→ **ABOUT THIS TASK**
Only the pictures are dropped. Restate each line below word for word.

→ **DATASET RECORDS**
────

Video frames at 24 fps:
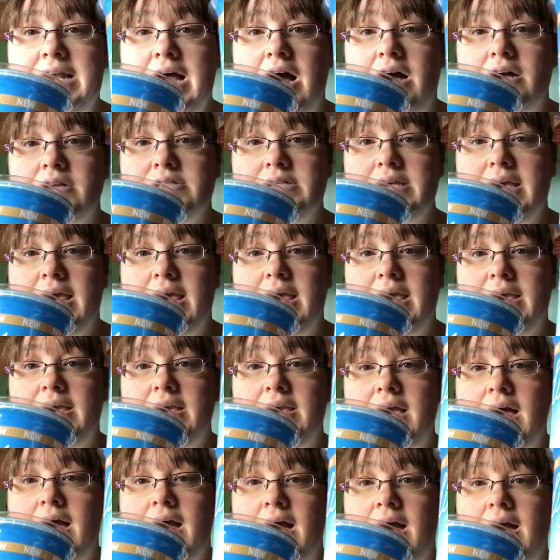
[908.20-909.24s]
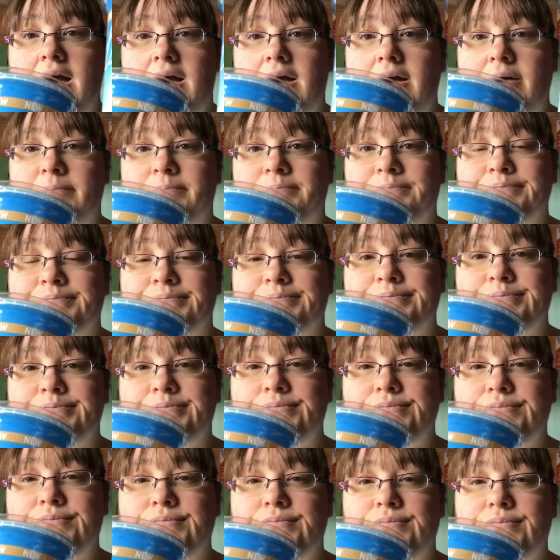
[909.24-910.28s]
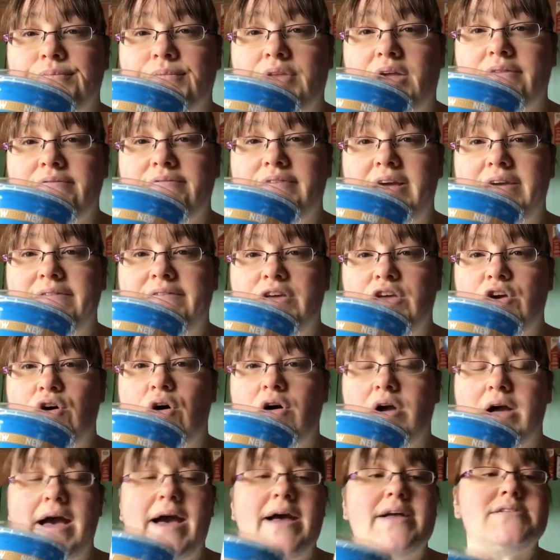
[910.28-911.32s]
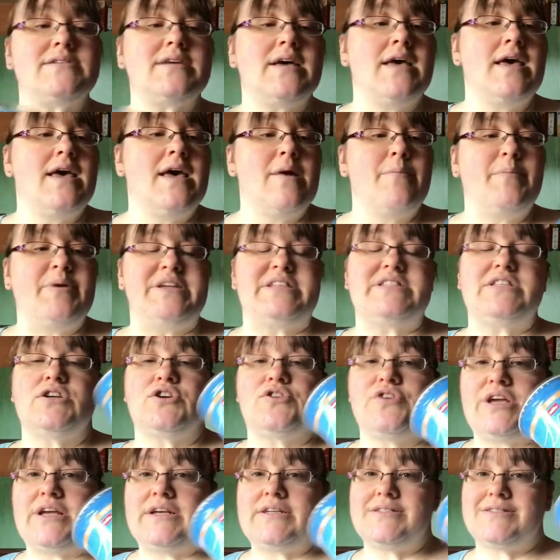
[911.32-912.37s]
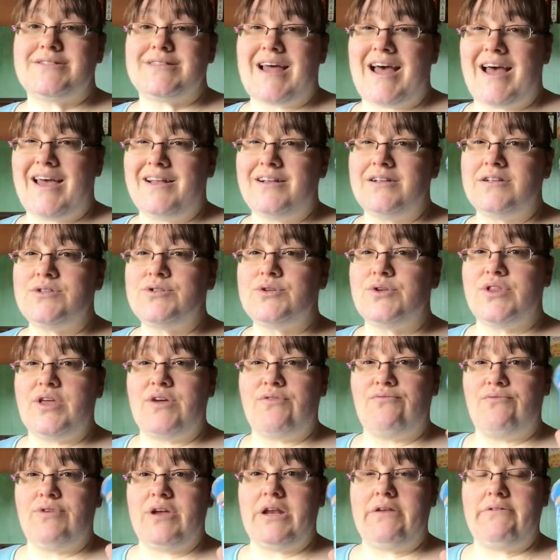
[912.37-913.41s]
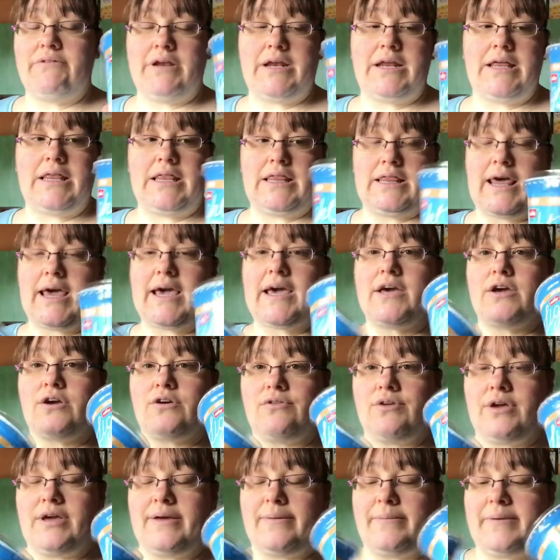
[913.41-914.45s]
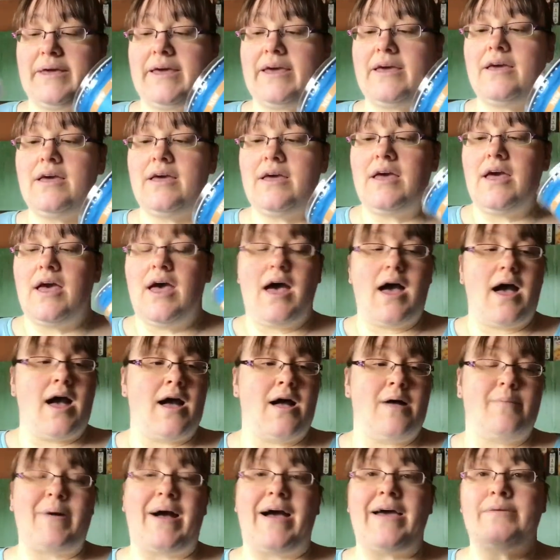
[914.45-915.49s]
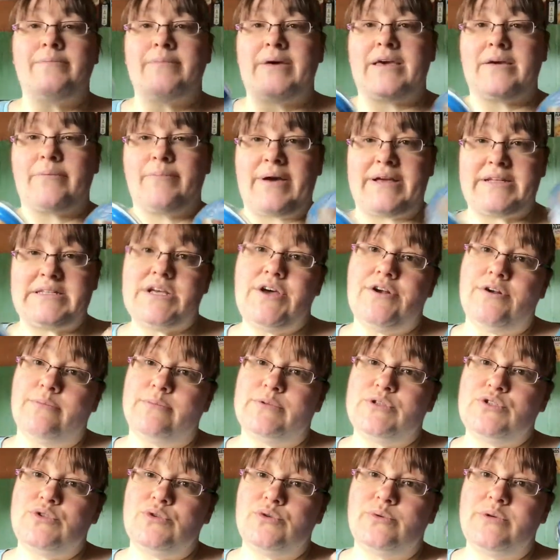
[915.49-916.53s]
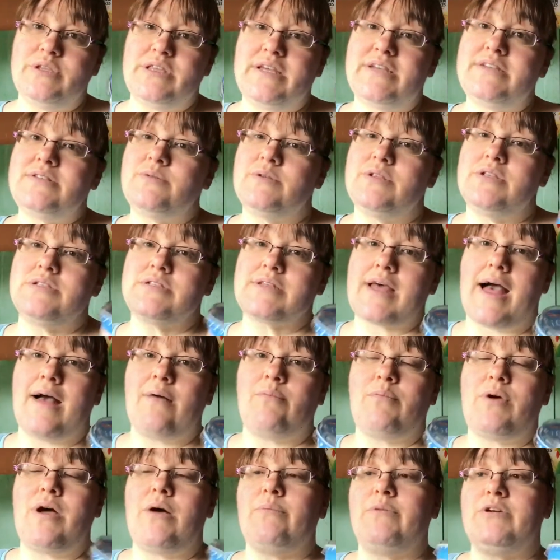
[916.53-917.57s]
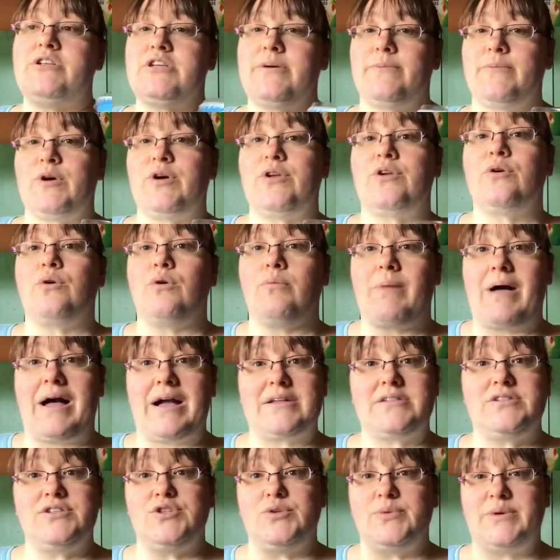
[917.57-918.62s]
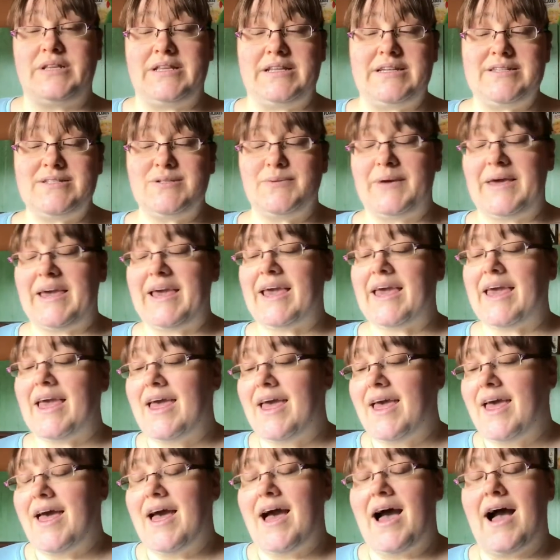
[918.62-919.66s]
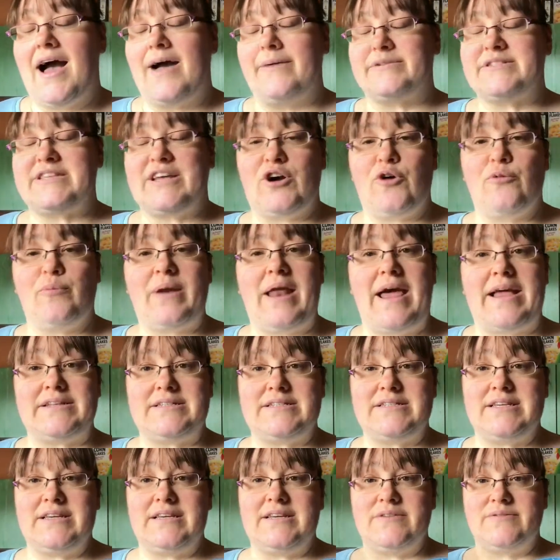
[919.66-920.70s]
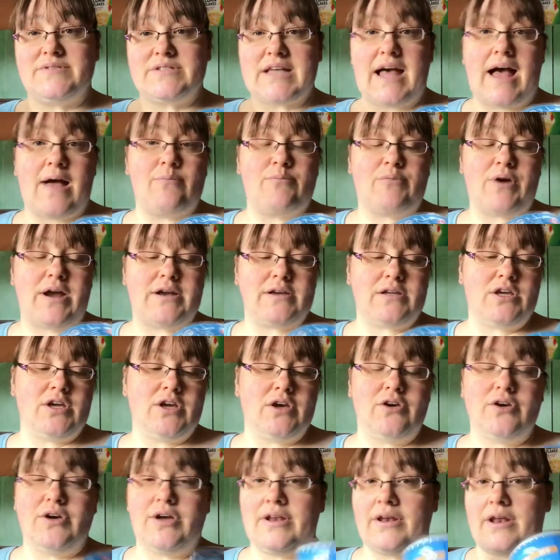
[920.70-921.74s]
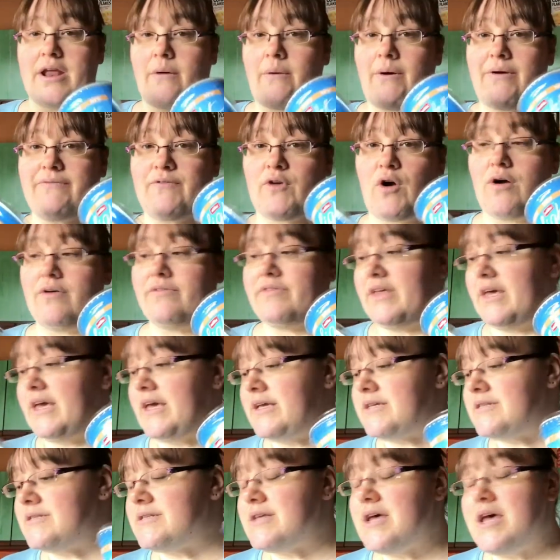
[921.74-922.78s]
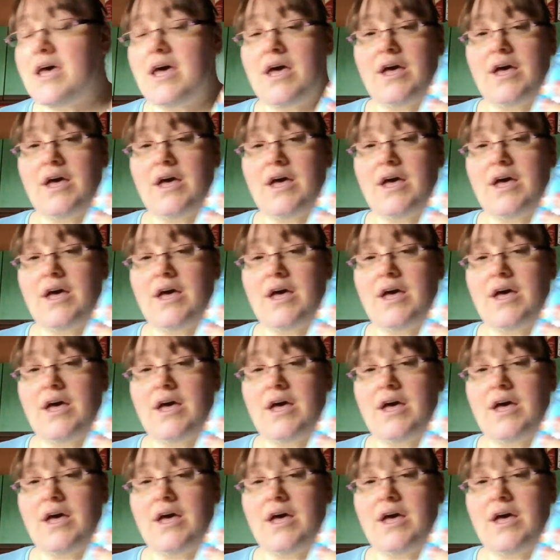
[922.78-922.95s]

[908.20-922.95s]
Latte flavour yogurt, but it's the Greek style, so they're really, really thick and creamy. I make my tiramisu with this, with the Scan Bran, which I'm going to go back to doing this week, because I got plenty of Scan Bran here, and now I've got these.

────

→ **SOLUTION FOR THIS TASK**
Video frames at 24 fps:
[908.20-909.24s]
[909.24-910.28s]
[910.28-911.32s]
[911.32-912.37s]
[912.37-913.41s]
[913.41-914.45s]
[914.45-915.49s]
[915.49-916.53s]
[916.53-917.57s]
[917.57-918.62s]
[918.62-919.66s]
[919.66-920.70s]
[920.70-921.74s]
[921.74-922.78s]
[922.78-922.95s]

[908.20-922.95s]
Latte flavour yogurt, but it's the Greek style, so they're really, really thick and creamy. I make my tiramisu with this, with the Scan Bran, which I'm going to go back to doing this week, because I got plenty of Scan Bran here, and now I've got these.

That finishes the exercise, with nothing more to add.